June 21, 2018

Headed to the Drive-In: First Theater in 1933 Coincided with Toyota Motor Corporation's Founding

The front emblem from the first Toyoda passenger car (the model AA) which started mass production in 1937
It was June 6, 1933 when the nation’s first drive-in movie theater opened. Originally called “park-in” theaters, the notion of moving going in an automobile came from Richard Hollingshead, a movie fan and a sales manager at his father’s company, Whiz Auto Products, in Camden, N.J. It was the worst year of the Great Depression and yet it was the first year for the Mount Airy Toyota car brand. 

According to the History Channel, his mother’s struggle to sit comfortably in traditional movie theater seats inspired Hollingshead to dream up the drive-in. He tinkered with the concept in his home driveway, earned a patent in May 1933, and opened Park-In Theaters, Inc. with an initial investment of $30,000. (As a sidenote: Toyota didn't release its first car until 1936.)
Camden, NJ Drive-In Movie Theater Advertising

Going to the movies was something at least relatively affordable for young folks and families.

“Advertising it as entertainment for the whole family, Hollingshead charged 25 cents per car and 25 cents per person, with no group paying more than one dollar,” the History Channel writes on its blog.

With the price of inflation, that single dollar amounts to about $18 today.

Drive-in movie theaters may be responsible for helping drive the ability to listen to music in your car today.

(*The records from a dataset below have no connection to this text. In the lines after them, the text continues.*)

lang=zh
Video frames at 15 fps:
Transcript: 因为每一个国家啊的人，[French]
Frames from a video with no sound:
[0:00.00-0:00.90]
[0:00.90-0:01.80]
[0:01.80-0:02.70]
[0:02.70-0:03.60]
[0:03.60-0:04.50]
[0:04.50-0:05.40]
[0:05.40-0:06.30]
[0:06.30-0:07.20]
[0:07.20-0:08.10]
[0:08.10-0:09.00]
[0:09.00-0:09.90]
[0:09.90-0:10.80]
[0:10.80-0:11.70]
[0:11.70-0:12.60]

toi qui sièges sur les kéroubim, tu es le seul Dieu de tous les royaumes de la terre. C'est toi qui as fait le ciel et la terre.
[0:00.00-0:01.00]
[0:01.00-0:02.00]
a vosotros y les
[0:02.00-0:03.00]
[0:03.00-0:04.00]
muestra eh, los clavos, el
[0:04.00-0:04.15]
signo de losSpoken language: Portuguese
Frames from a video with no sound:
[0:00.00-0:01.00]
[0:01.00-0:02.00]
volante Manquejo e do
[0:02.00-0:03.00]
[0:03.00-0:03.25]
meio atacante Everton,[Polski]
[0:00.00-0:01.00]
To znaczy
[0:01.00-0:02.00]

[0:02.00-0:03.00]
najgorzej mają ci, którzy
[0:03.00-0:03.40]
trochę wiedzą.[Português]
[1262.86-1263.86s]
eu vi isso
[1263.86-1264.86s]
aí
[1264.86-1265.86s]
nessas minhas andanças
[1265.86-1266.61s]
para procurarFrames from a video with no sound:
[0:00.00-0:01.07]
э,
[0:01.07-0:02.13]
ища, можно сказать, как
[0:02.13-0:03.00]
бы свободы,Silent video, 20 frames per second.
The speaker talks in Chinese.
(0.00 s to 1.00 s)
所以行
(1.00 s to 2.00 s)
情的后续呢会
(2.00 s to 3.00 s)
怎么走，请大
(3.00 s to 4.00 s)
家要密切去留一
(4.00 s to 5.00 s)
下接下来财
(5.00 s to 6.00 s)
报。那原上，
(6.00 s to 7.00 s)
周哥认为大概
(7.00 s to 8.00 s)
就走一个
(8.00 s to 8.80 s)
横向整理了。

RCA developed the first in-car speaker in 1941.

By 1949, Hollingshead’s patent was overturned, and drive-in theaters gained enormous popularity all over the country.

“The popularity of the drive-in spiked after World War II and reached its heyday in the late 1950s to mid-60s, with some 5,000 theaters across the country,” writes the History Channel. “Drive-ins became an icon of American culture, and a typical weekend destination not just for parents and children but also for teenage couples seeking some privacy.”

Two of the smallest drive-ins in the 1950s were Highway Drive-In in Bamberg, S.C., which had room for 50 cars, and Twilight Drive-In in Nakina, N.C., which had room for 60 cars. In comparison, theaters in Michigan and Texas held 3,000. Mount Airy once even had its own drive-in, the Bright Leaf, that opened in 1955 and held 300 cars.

Today there aren’t many drive-in theaters left, but just about an hour away, in Eden, N.C. is one of the remaining few. The Eden Drive-In has been open since 1949. There’s parking for 200 cars, and visitors still pick up the movie’s audio on their FM radios. A little more than an hour in the opposite direction and across the Virginia border is Park Place Drive-In, which also features a miniature golf course and ice cream shop.
North Carolina's Eden Drive In

We think that a trip to the drive-in is a great way to get the family together whether it’s in a 2018 Sienna or 4Runner, or perhaps just a trip for two in an all new, 86 or Tacoma.

Can’t make it to the drive-in but still want a bit of cinema history? Mount Airy’s Earl Theatre was one of the premiere sites for Gone With the Wind in 1939 and Andy Griffith used to go to movies there as a child.